The result is a party frozen in place, unable to move beyond Trump but unsure of what it would do even if it could. Trump did enact some cruel and grotesque policies by executive order, and Senate leader Mitch McConnell has been effective in helping Trump pack the courts with right-wing ideologues. But their sole legislative achievement has been the 2017 tax cuts. This is symptomatic of a party that has lost the vision and élan it showed from the 1980s through the 2000s. The once hegemonic conservative narrative of small government, personal responsibility, and prosperity rings hollow in the aftermath of two financial crises, massive job losses, wage stagnation, and the accompanying trauma of instability, illness, and addiction that have literally led to declining life expectancy for large swaths of the U.S. population. In its place, Republicans can only offer naked cash grabs for their wealthy donors, combined with nationalism, racism, and xenophobia for their base, and voter suppression for their opponents.
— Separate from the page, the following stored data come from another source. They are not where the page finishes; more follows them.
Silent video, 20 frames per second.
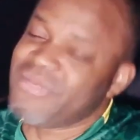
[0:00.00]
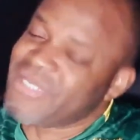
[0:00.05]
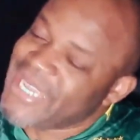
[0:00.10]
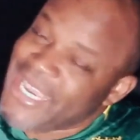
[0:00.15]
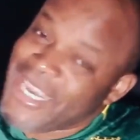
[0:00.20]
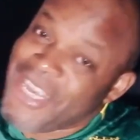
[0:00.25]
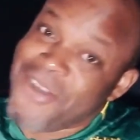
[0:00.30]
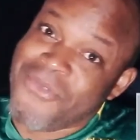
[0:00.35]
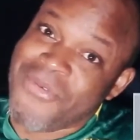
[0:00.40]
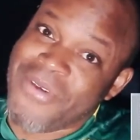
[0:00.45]

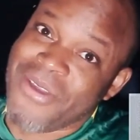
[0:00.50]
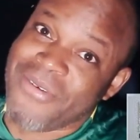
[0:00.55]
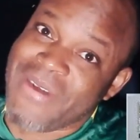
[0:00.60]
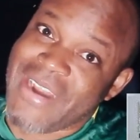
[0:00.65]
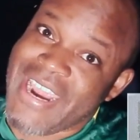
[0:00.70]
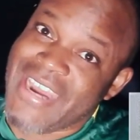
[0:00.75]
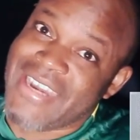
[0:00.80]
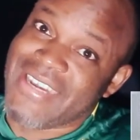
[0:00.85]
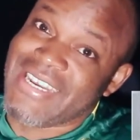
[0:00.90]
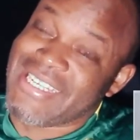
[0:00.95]
Take away,
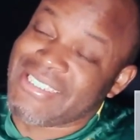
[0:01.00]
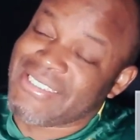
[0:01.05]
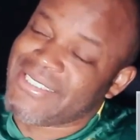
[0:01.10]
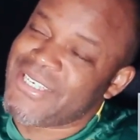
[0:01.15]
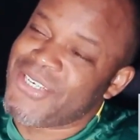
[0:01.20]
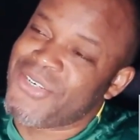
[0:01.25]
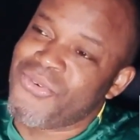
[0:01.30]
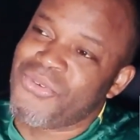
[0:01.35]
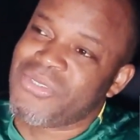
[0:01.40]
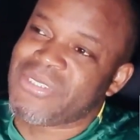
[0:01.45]
right? That's
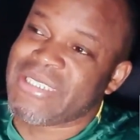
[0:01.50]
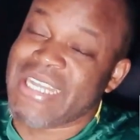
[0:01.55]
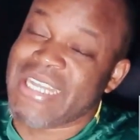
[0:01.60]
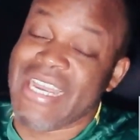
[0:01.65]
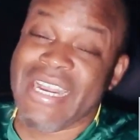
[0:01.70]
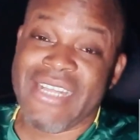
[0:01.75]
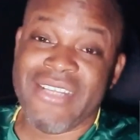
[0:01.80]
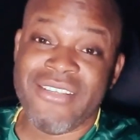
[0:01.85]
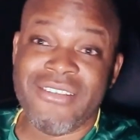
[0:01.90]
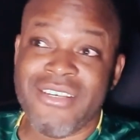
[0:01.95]
the new
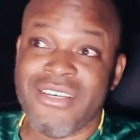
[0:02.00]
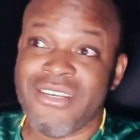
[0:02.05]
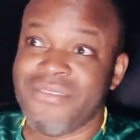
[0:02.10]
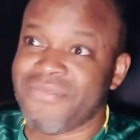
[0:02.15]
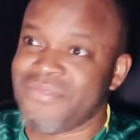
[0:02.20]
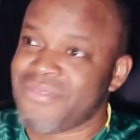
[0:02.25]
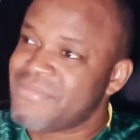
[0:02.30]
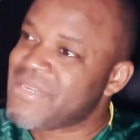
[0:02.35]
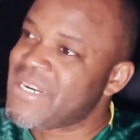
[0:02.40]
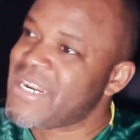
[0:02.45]
slang I
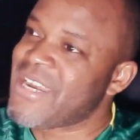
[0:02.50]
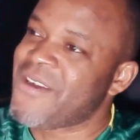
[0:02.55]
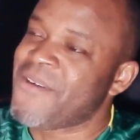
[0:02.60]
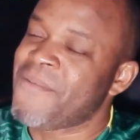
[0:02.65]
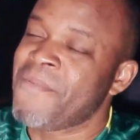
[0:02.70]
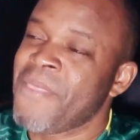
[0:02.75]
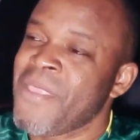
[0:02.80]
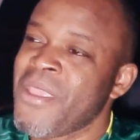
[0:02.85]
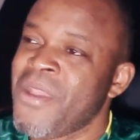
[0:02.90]
learned from, you know,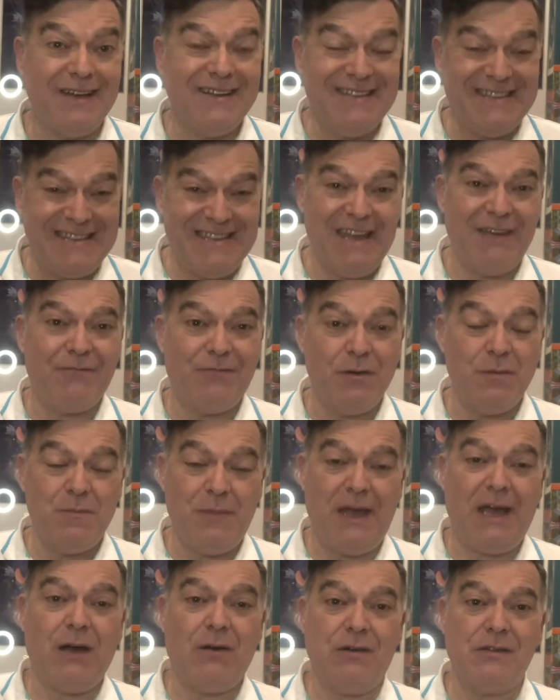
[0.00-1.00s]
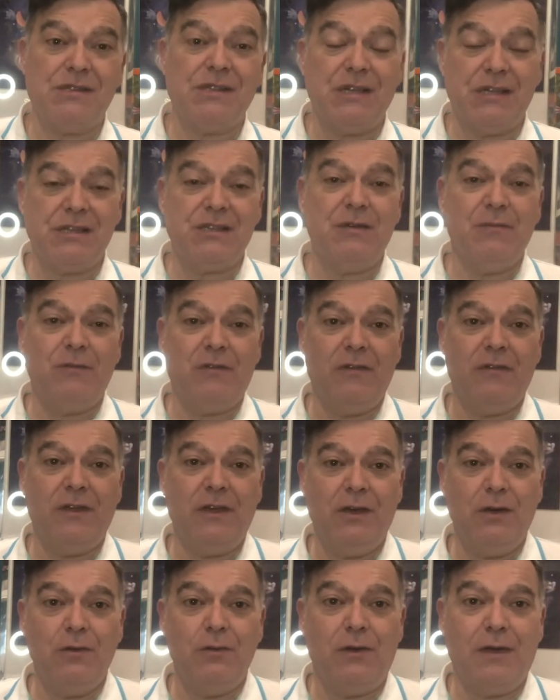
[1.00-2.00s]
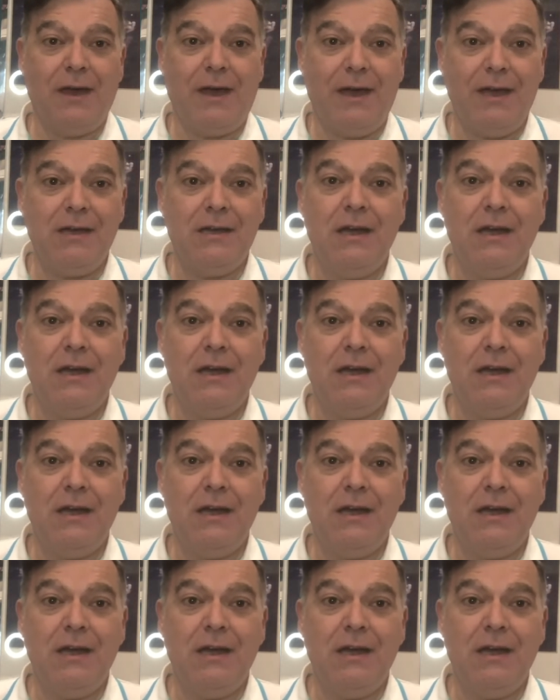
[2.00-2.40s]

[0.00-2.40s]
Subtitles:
a different power system to the UK.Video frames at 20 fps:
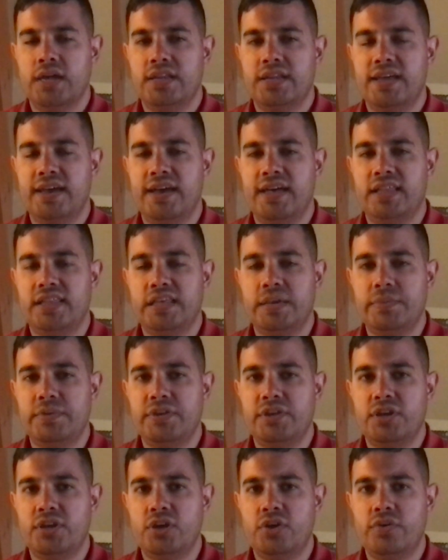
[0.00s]
Now, let me
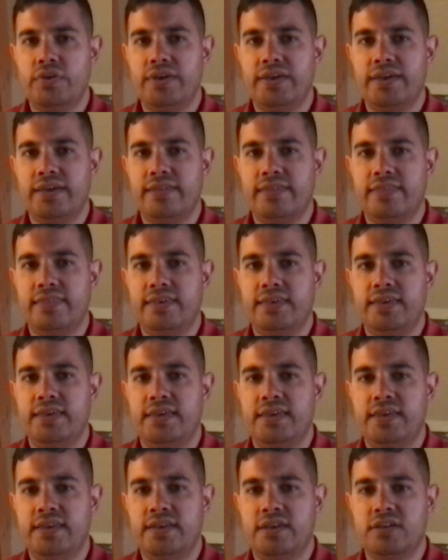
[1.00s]
know in
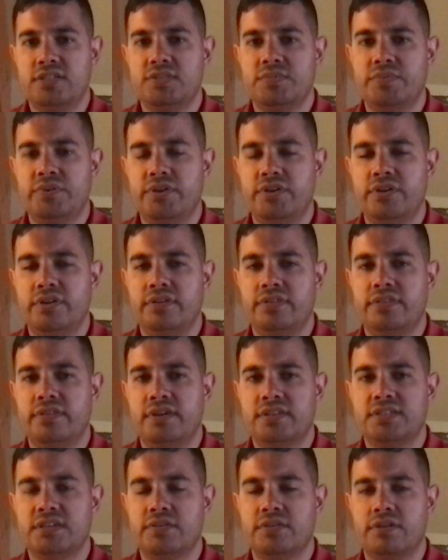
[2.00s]
the comments below your
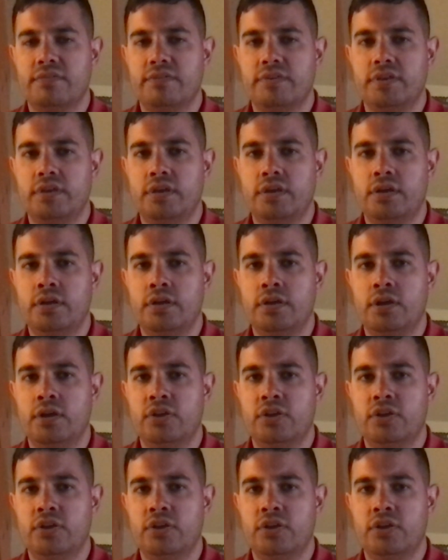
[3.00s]
thoughts. Eric over here.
Taken together, the situation amounts to a crisis of political representation. On the left, Democratic Party elites can ignore or toss aside movement demands in a way that their forebears in the 1960s and 70s could not. On the right, corporate elites may enjoy tax cut windfalls, but at the expense of trade, immigration, and foreign policy that work against many of their interests. And while Trump’s rhetoric about “bringing jobs back” mixed with healthy doses of white nationalism, xenophobia, and conspiracy theories may provide a salve for his base, neither he nor his party are capable of delivering policies that might actually address their material grievances.
More broadly, neither party is capable of articulating a positive political vision that could form the basis of a new hegemonic coalition, along the lines of postwar Keynesianism or the conservative neoliberalism of more recent decades. Partially this is because traditional organizational vehicles for articulating such a vision are absent. Even as corporate economic consolidation proceeds apace, capital remains politically fragmented, incapable of positioning itself as acting in anything approximating a “general interest.”
On the left, the election showed that unions are still capable of shaping politics, particularly with UNITE HERE’s efforts in driving up Democratic votes in Arizona and Pennsylvania. But with current union density barely above 10 percent, they are considerably weakened from their postwar heyday, and their broader social influence diminished. Meanwhile, much of the left ecosystem consists either of staff-driven NGOs with no genuine membership to speak of, or periodic outbursts of “leaderless” protest that either dissipate or themselves become absorbed into staff-driven NGOs.
When writing about such periods of political paralysis, it is common among Left writers to reference Gramsci’s quote about how “[t]he crisis consists precisely in the fact that the old is dying and the new cannot be born; in this interregnum a great variety of morbid symptoms appear.” While the quote is certainly relevant to today, the temptation is to view the interregnum as a passing phase, an unstable situation that must somehow resolve itself. But what often gets lost is that unstable interregnums can last a long time. The status quo can keep muddling through. Nothing guarantees a particular resolution to the crisis.
To the extent a resolution is possible, it will not be due to vague concepts like the current “balance of class forces” or “requirements of capital.” Rather, it will be the outcome of concrete political struggles that shape the balance of class forces and articulate the needs of the parties involved.